Damian Kulash, the lead singer of OK Go wrote an op-ed for The New York Times, "WhoseTube" where he talked about the embed issues with his label and the art of the viral video. A quote from his piece is below:

Embedded videos — those hosted by YouTube but streamed on blogs and other Web sites — don’t generate any revenue for record companies, so EMI disabled the embedding feature. Now we can’t post the YouTube versions of our videos on our own site, nor can our fans post them on theirs. If you want to watch them, you have to do so on YouTube.

But this isn’t how the Internet works. Viral content doesn’t spread just from primary sources like YouTube or Flickr. Blogs, Web sites and video aggregators serve as cultural curators, daily collecting the items that will interest their audiences the most. By ignoring the power of these tastemakers, our record company is cutting off its nose to spite its face.

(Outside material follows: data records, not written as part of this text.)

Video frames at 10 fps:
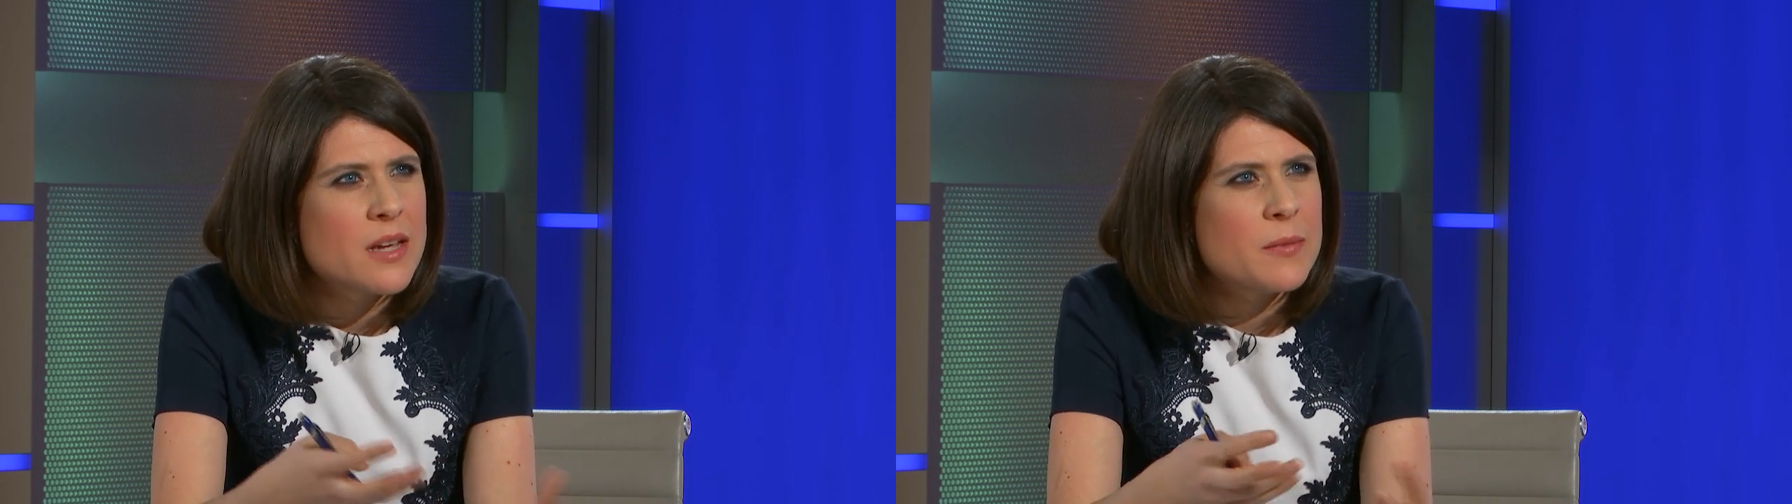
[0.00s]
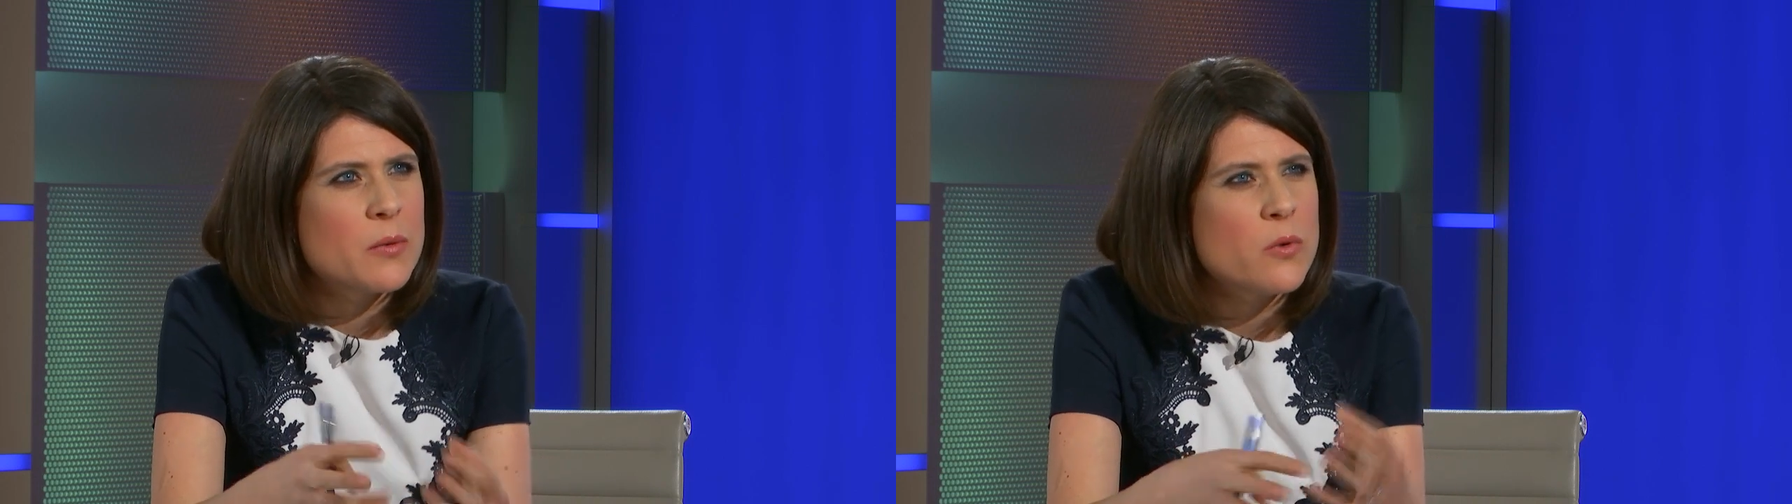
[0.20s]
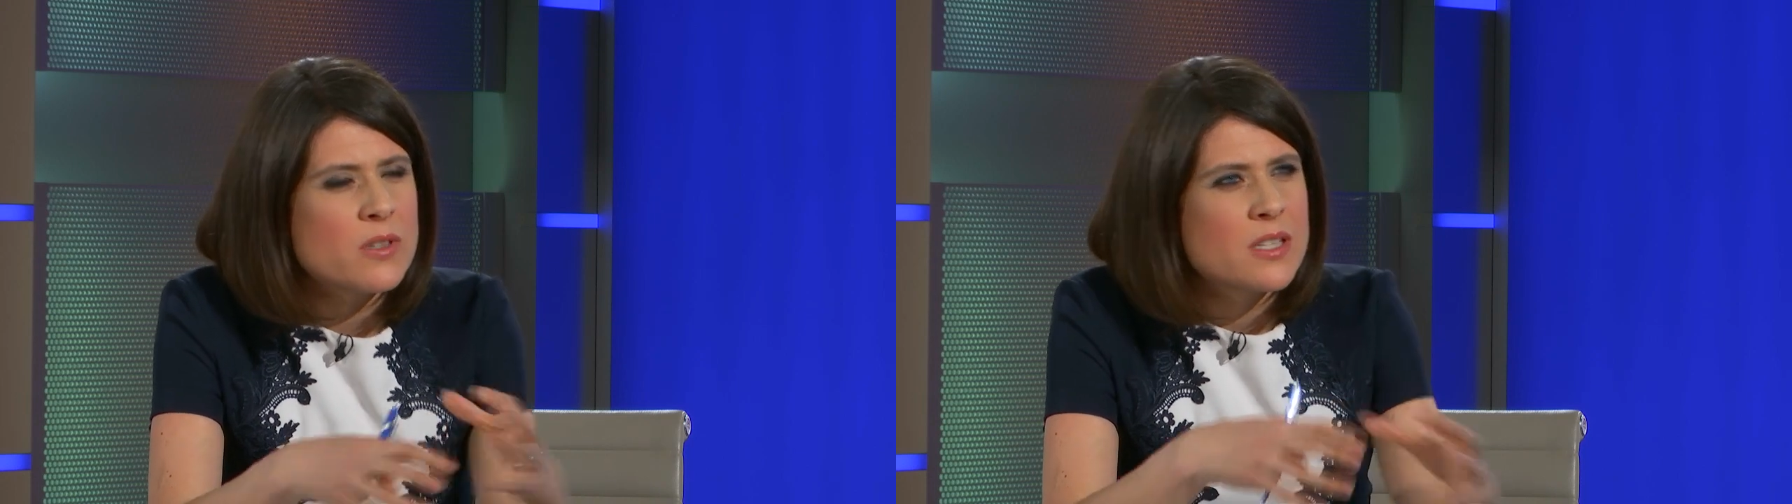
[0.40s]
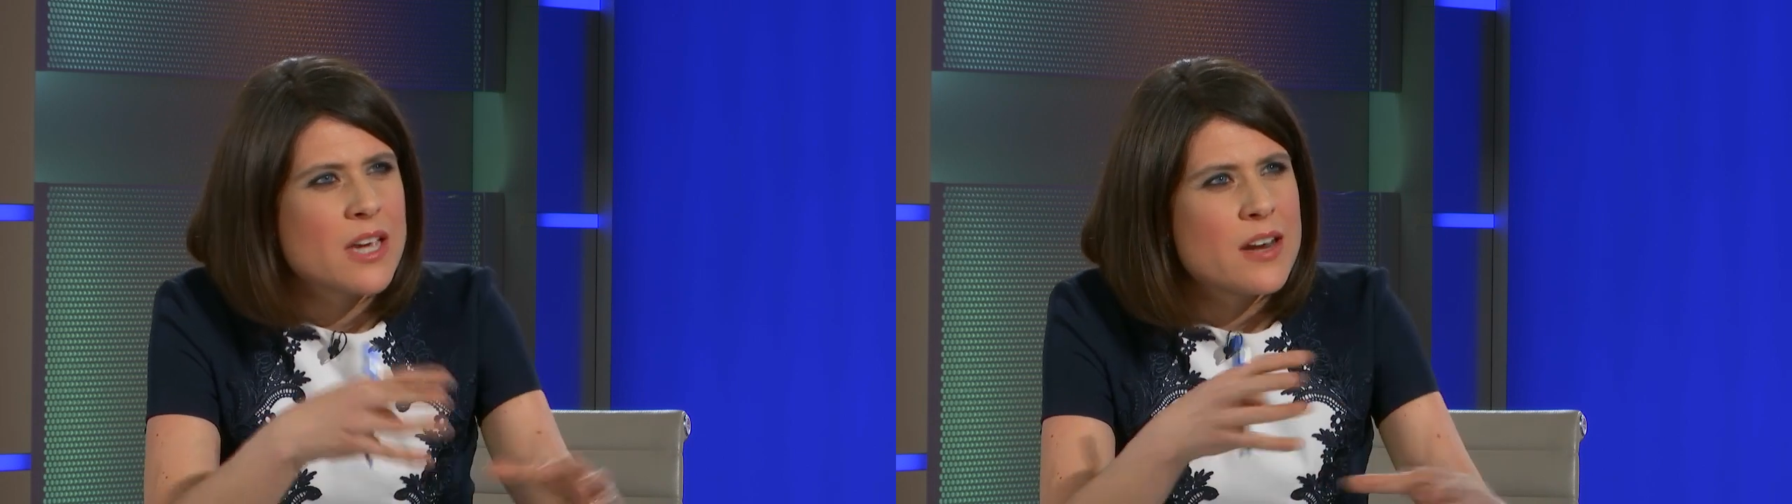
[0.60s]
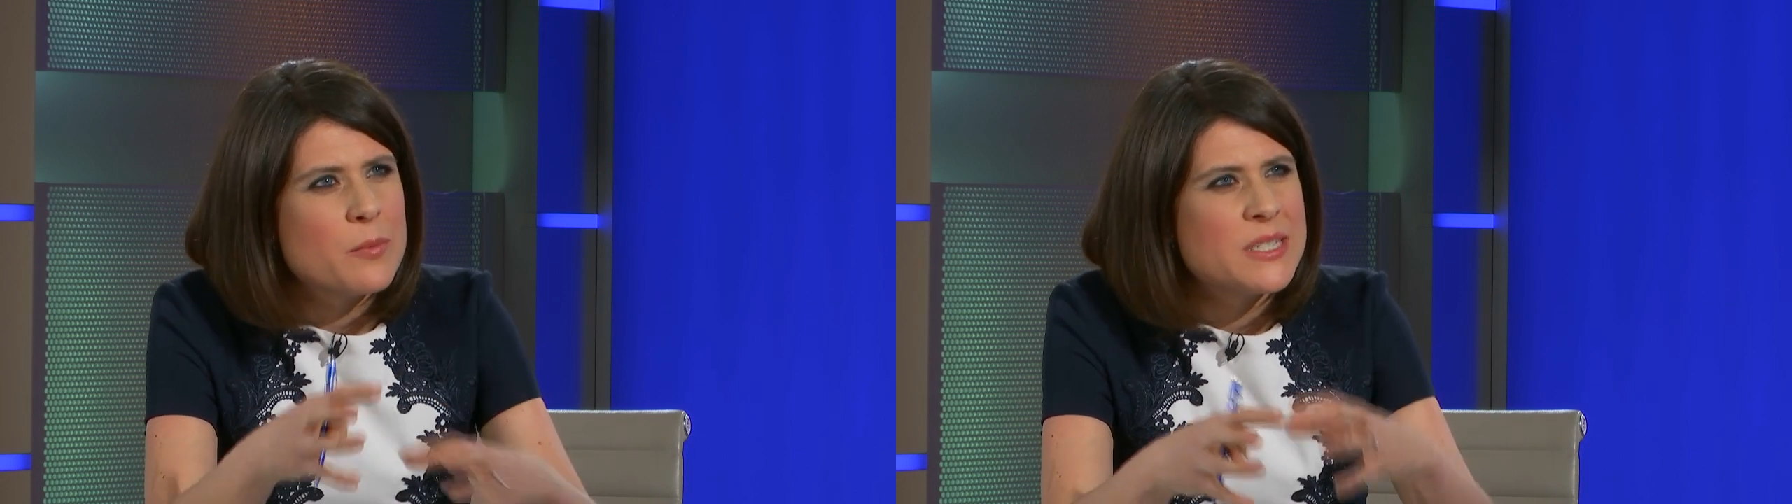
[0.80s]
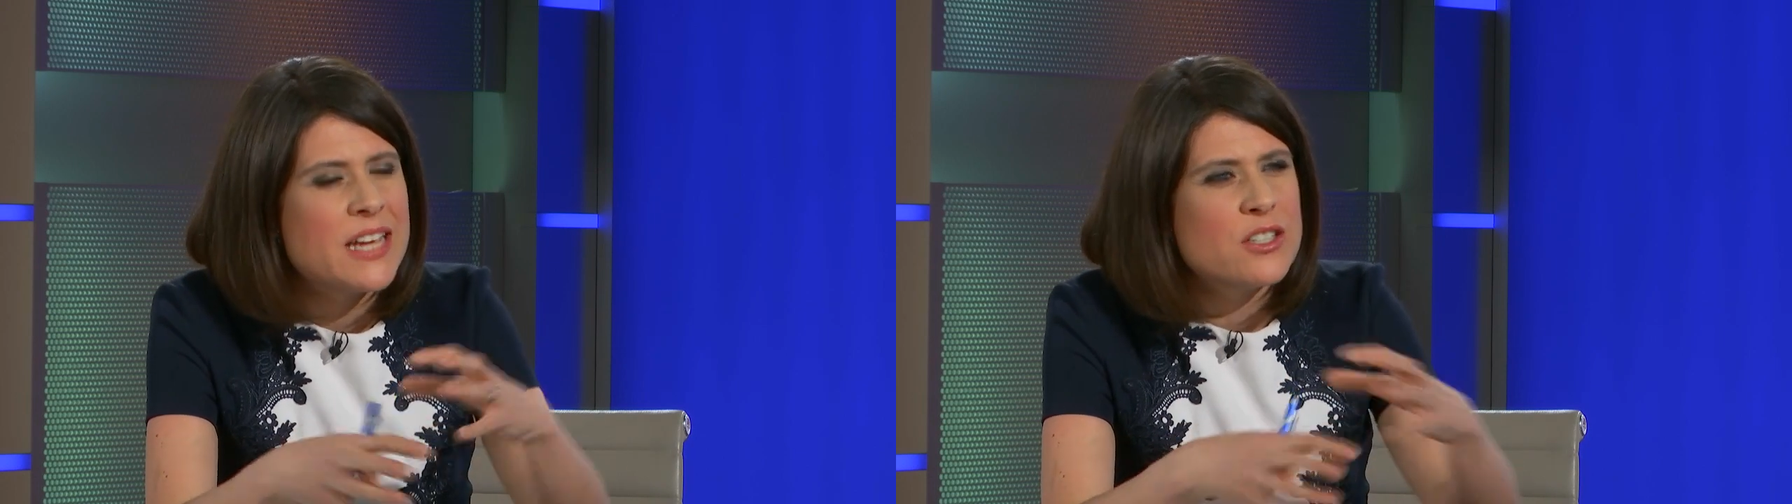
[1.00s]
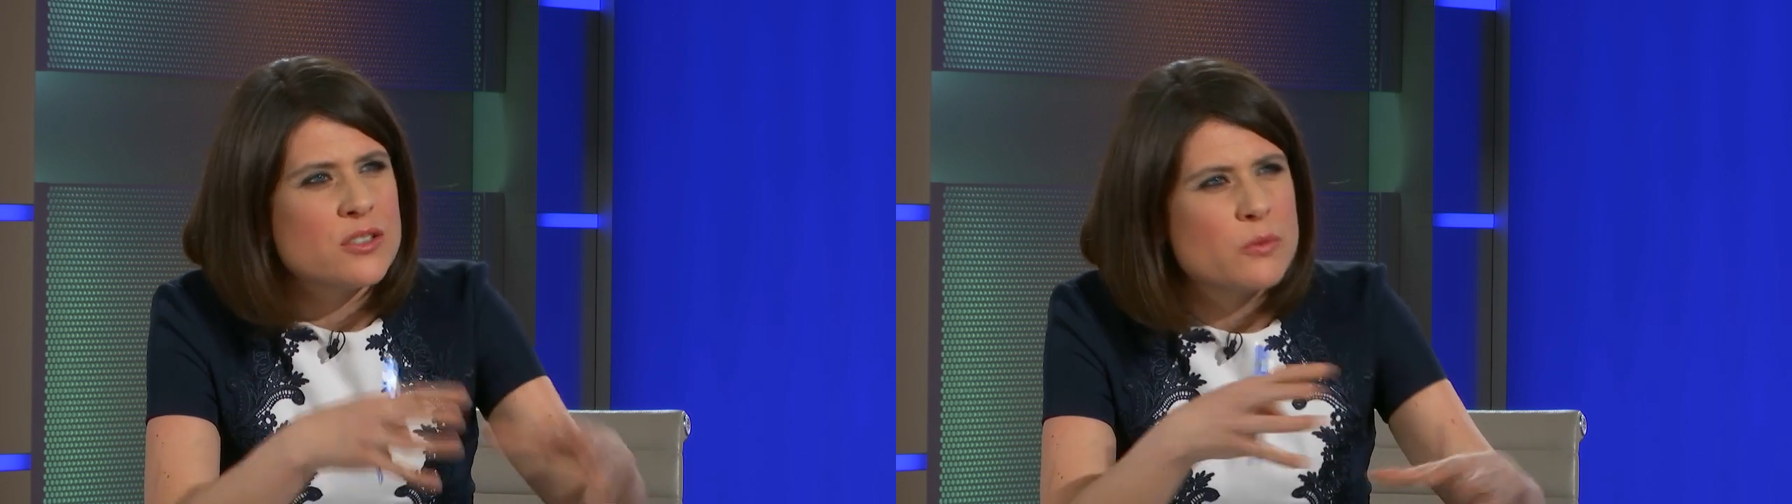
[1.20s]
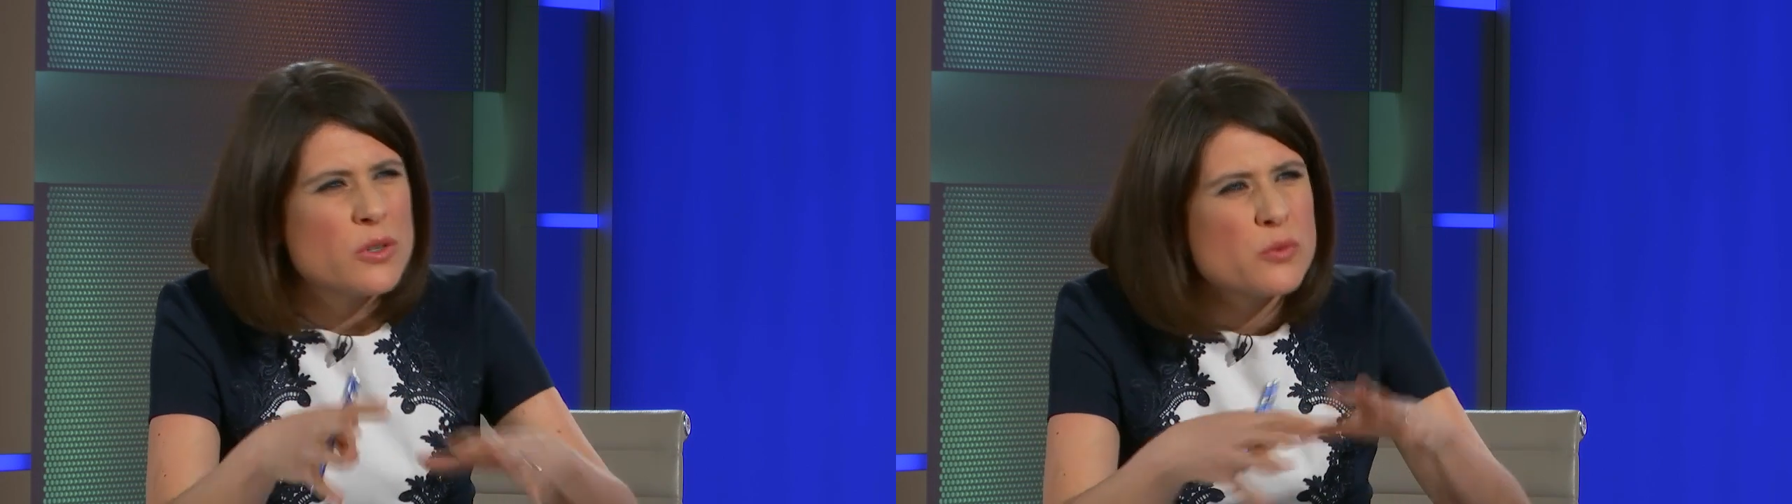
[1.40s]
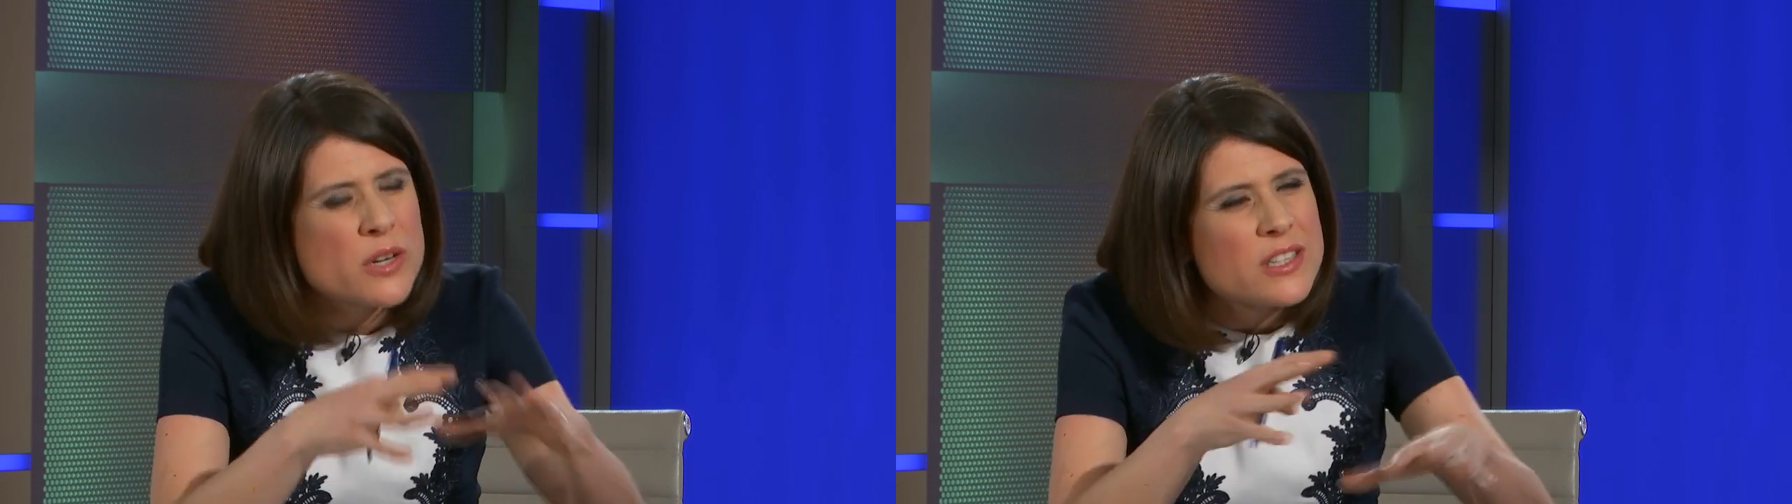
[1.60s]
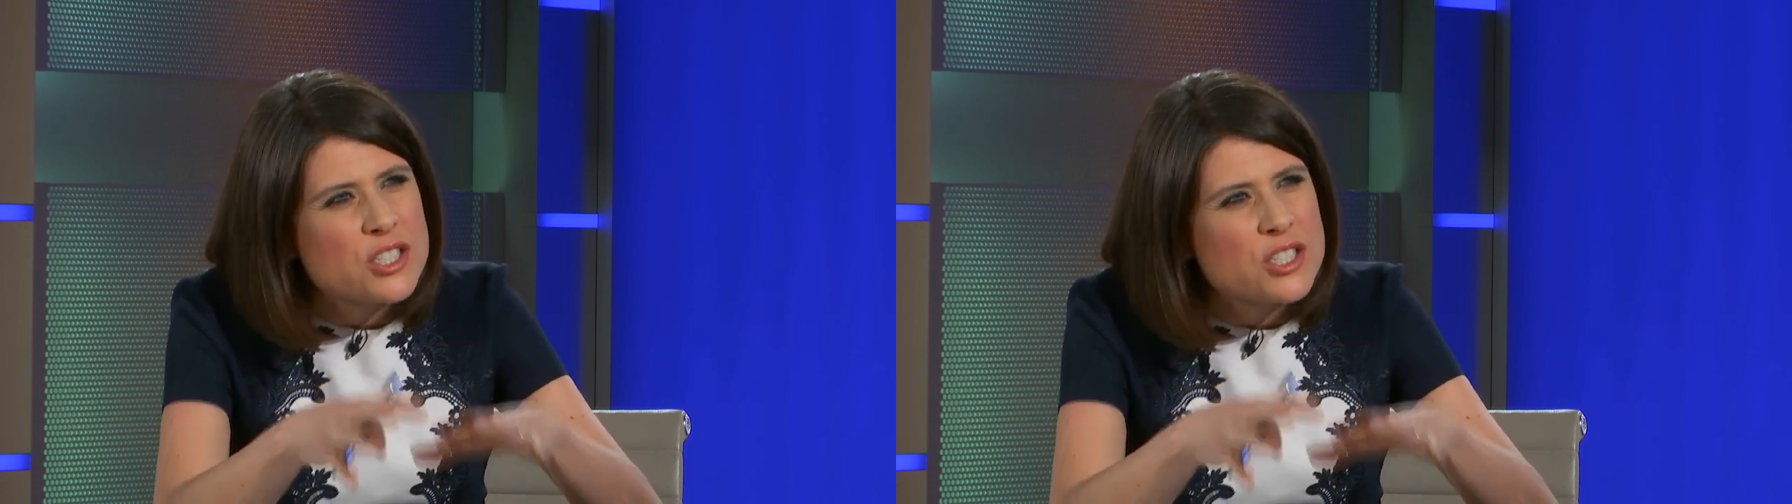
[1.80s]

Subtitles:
I mean, what's the kind of potential? What are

The numbers are shocking: When EMI disabled the embedding feature, views of our treadmill video dropped 90 percent, from about 10,000 per day to just over 1,000. Our last royalty statement from the label, which covered six months of streams, shows a whopping $27.77 credit to our account.

As I've been following this story, I also caught a video of my friend Shira Lazar interviewing Damian Kulash for CBS News Online, here is the interview:

Watch CBS News Videos Online

I've loved OK Go's music for years, first seeing them at The Roxy in Los Angeles in 2005 (before the treadmill video) when Damian jumped onto an amp and sung a song at the top of his lungs without a microphone. I thought "that's an artist" and they don't make them like that anymore. I love them all the more - not for sticking it to the man - but for sticking up for what they believe in, questioning the status quo, but doing it in a way that makes you think without having to make you mad. It's a real argument going on across digital media industries, how to monetize, how to make sense of what's going on in the convergence between new and traditional ways of sharing content. It's a debate that's been alive for years, but as we see from this recent incarnation of artist vs. label, the final word is still very much uncertain.